Monday, July 27, 2009

Of Games & Sub-Games

Many games, such as chess, have just one level. But you could imagine a chess variant where each time a player moves a piece the two players resort to a Street Fighter bout to determine which chess piece takes control of the space. In this chess variant chess is "the game" and Street Fighter is the sub-game.
Most role playing games have a number of sub-games, but to know what the sub-games are you first have to identify the "highest level" of the game. In my chess variant the highest level of the game is the chessboard, and we know this because when Street Fighter concludes the player's attention returns there. So I propose that the highest level of a game is "the gameboard to where the player's attention returns when all temporary distractions are resolved." Using this definition I suggest that "the game" of Dungeons & Dragons is the in persona role playing of the life of an adventurer, from birth to death (even if childhood is either hand-waived or handled with a paragraph or two of back story). What is so fascinating about this is how few rules there are for D&D's primary gameboard. Almost all of the rules in D&D deal exclusively with sub-games, particularly combat. There are a number of rules which effect the primary level of D&D, such as rules for aging, but for the most part it is free form play mediated only by the participating group's ability to form a consensus as to cause and effect within the game world.

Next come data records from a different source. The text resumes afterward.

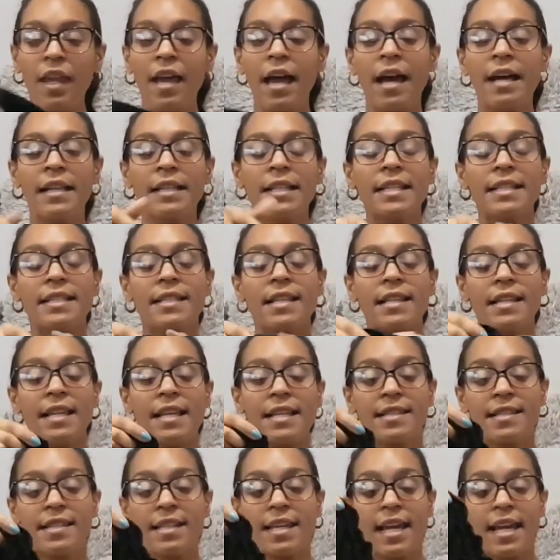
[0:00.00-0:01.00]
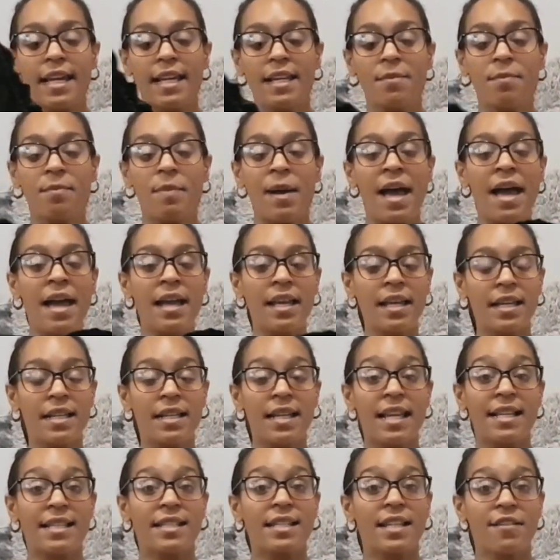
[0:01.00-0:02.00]
and it's elasticated back.
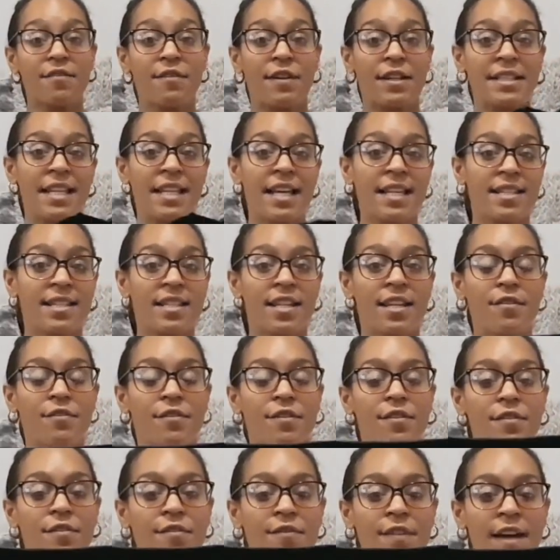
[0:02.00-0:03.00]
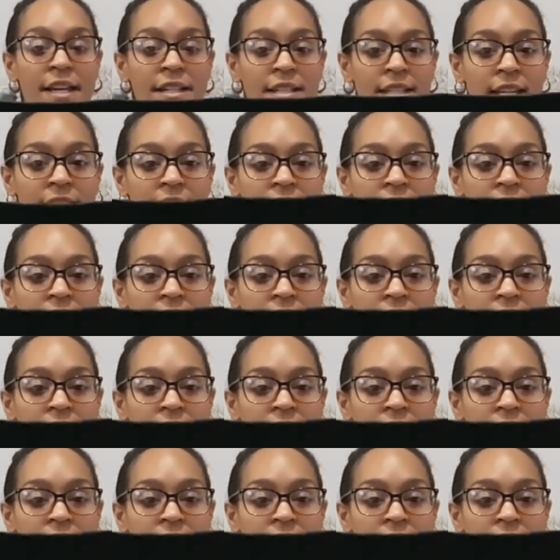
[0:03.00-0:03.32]
Elastic fantastic for fat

I think this is why D&D lends itself to so many worlds and settings (official and homebrew), and why it became as popular as it did. The core game has almost no rules at all holding it back, and what few there are (such as aging or equipment price lists) are so ancillary to the real action that they can be ignored or rewritten as needed.
This is probably also the reason so many people think D&D is about combat encounters the way Diablo is. Due to the "invisible" nature of D&D's core game (it is not written anywhere, but can only be experienced through play) many have mistake the D&D's most prominent sub-game for the game itself.